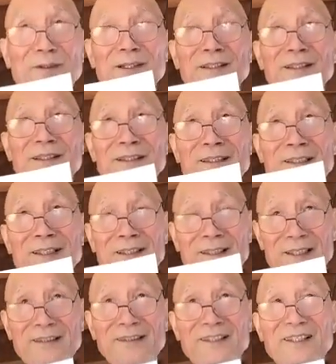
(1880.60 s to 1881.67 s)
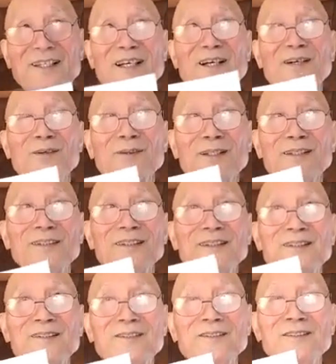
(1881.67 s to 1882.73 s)
what it is, what the
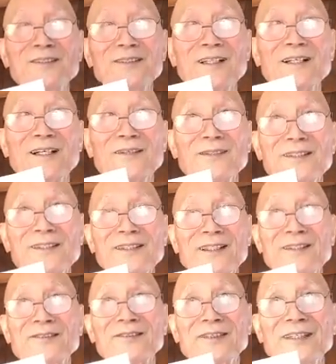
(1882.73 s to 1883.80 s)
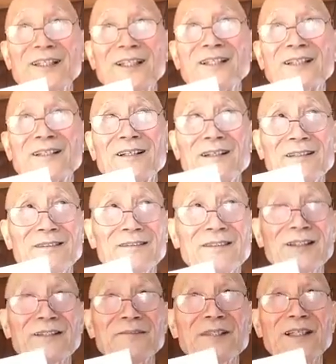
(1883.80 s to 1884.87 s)
truth ourselves in
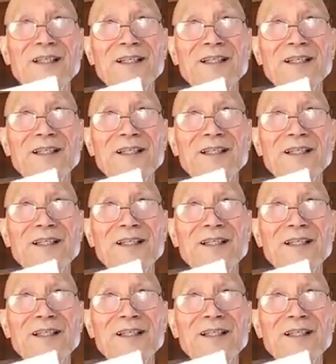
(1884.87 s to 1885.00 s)
concept.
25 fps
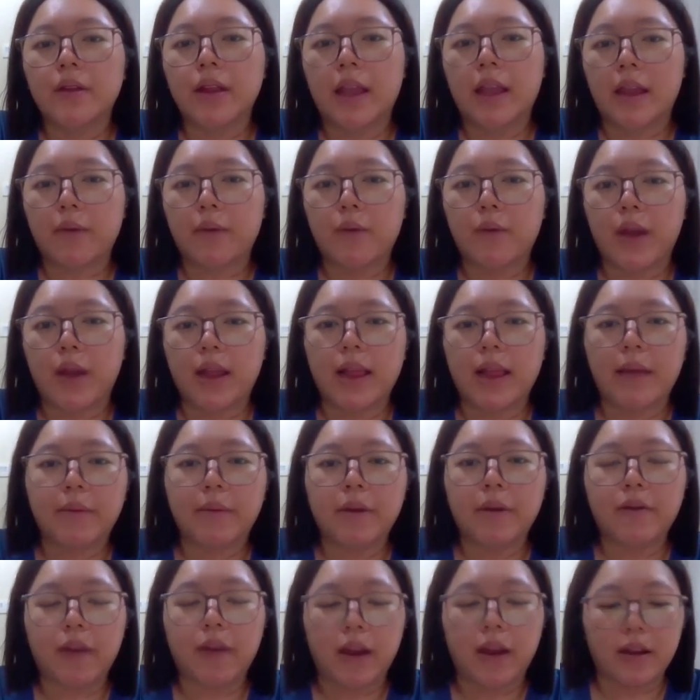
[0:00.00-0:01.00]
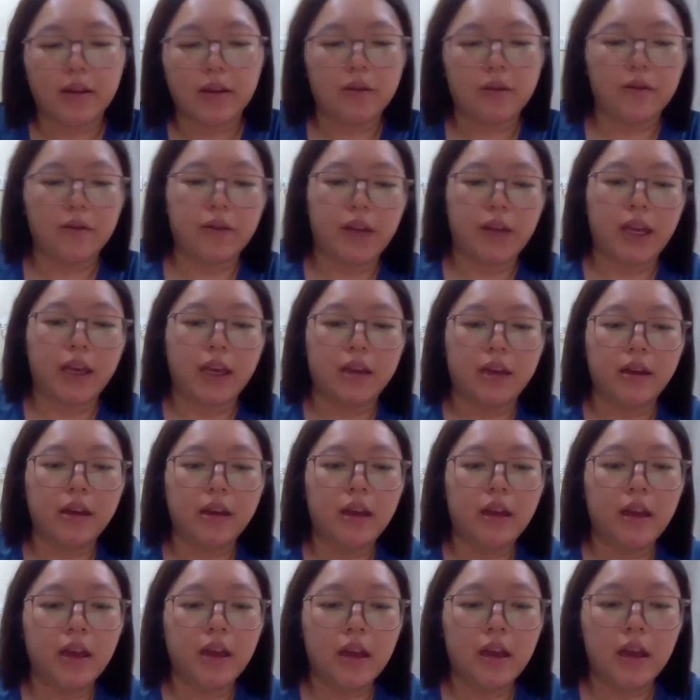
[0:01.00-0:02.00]
Like let me write over
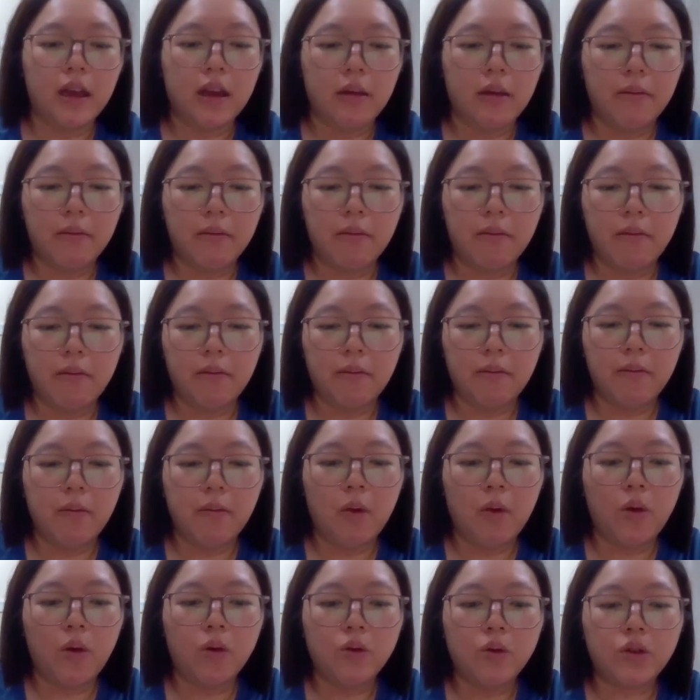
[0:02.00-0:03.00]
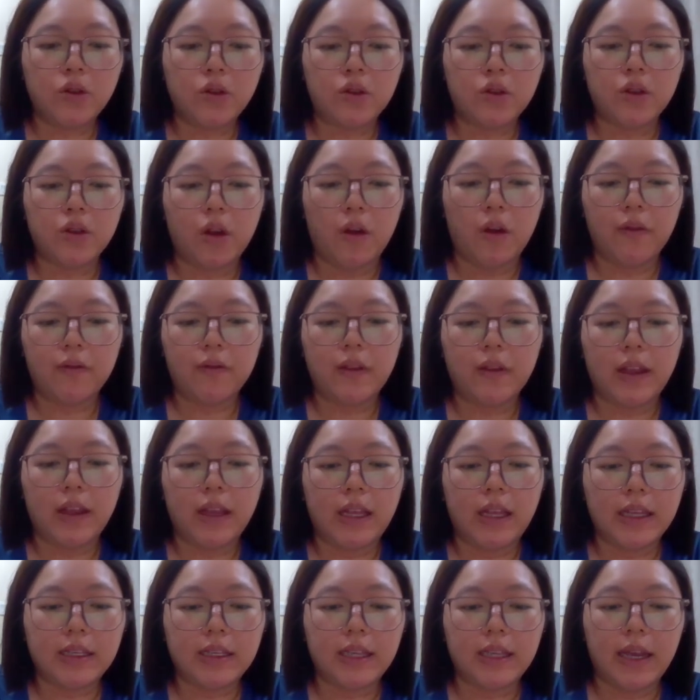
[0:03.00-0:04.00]
here. Most of the
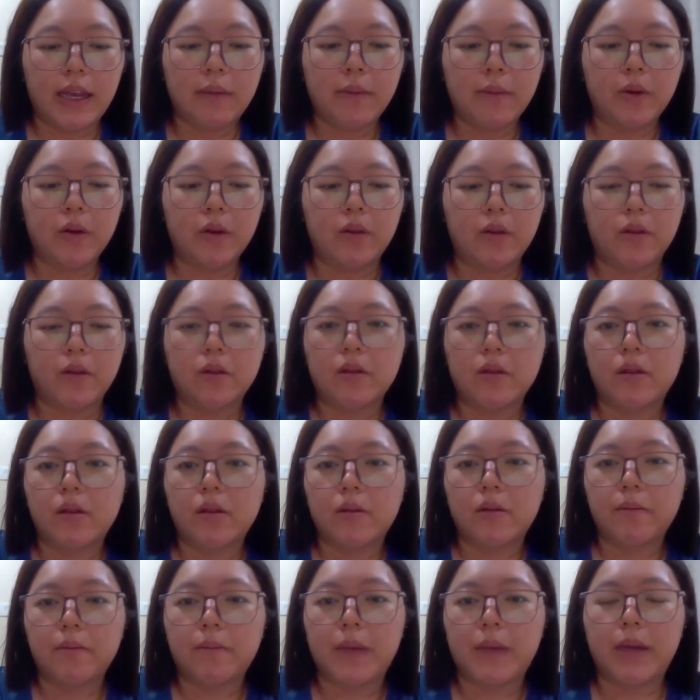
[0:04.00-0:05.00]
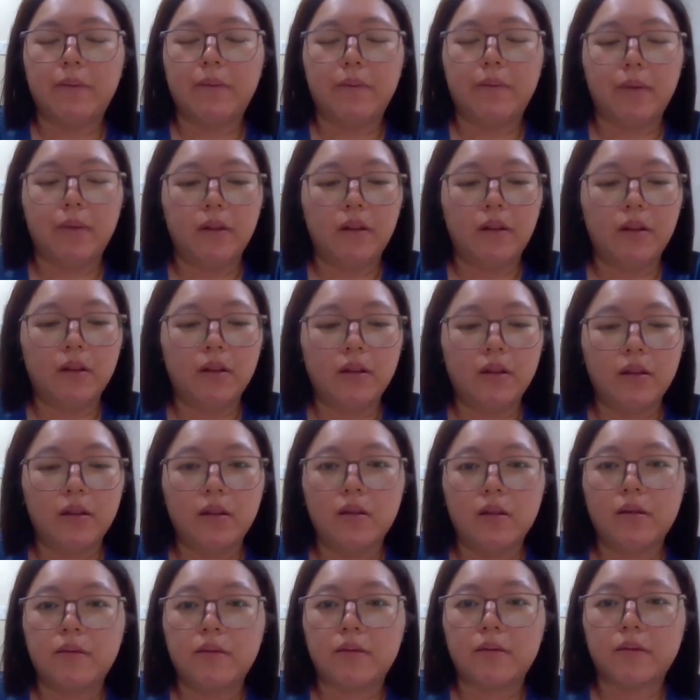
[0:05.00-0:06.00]
disabled people
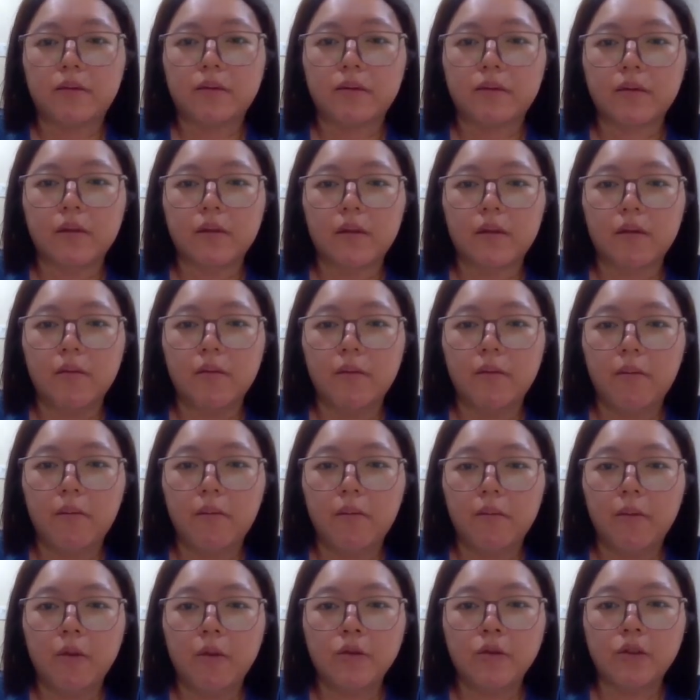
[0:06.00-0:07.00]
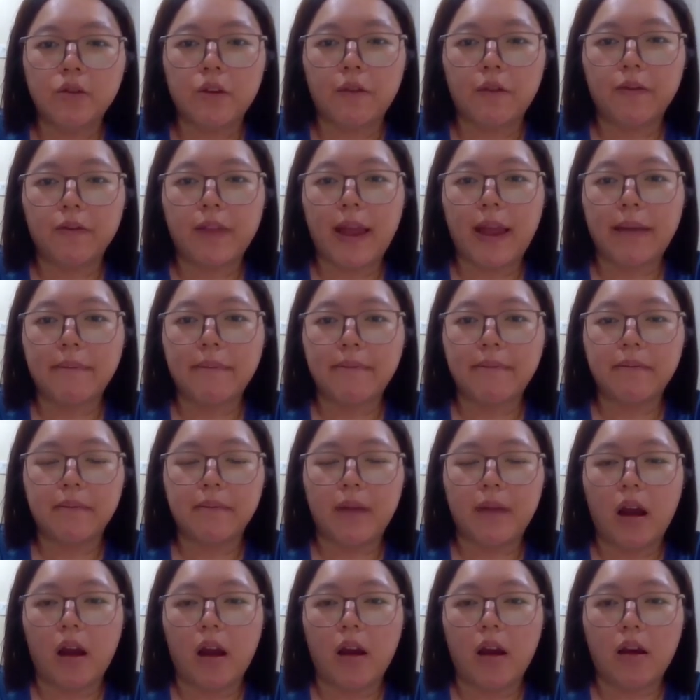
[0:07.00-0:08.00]
most of
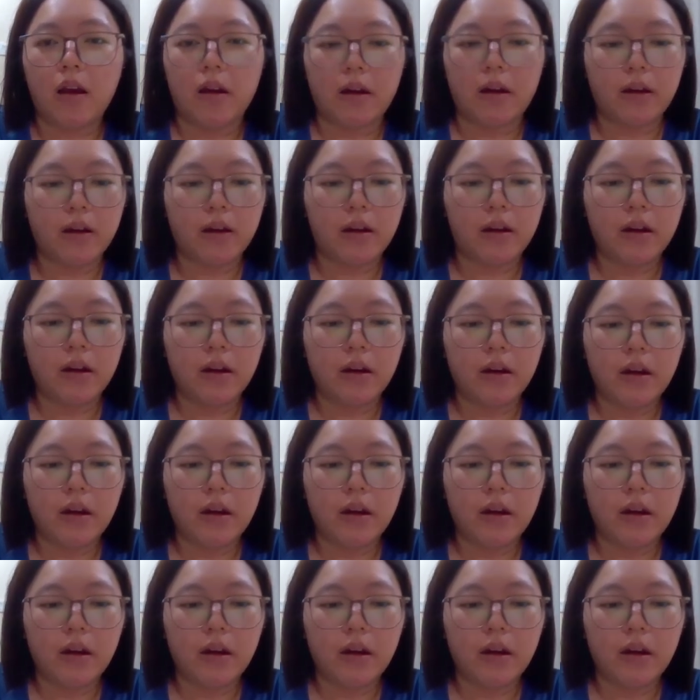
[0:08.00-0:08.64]
them are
━━━━━━━━━━━━━━━━━━━━━━━━━━━━━━
EXERCISE:
The complete set of records should be written out again, pictures excluded.

RESPONSE:
(1880.60 s to 1881.67 s)
(1881.67 s to 1882.73 s)
what it is, what the
(1882.73 s to 1883.80 s)
(1883.80 s to 1884.87 s)
truth ourselves in
(1884.87 s to 1885.00 s)
concept.
25 fps
[0:00.00-0:01.00]
[0:01.00-0:02.00]
Like let me write over
[0:02.00-0:03.00]
[0:03.00-0:04.00]
here. Most of the
[0:04.00-0:05.00]
[0:05.00-0:06.00]
disabled people
[0:06.00-0:07.00]
[0:07.00-0:08.00]
most of
[0:08.00-0:08.64]
them are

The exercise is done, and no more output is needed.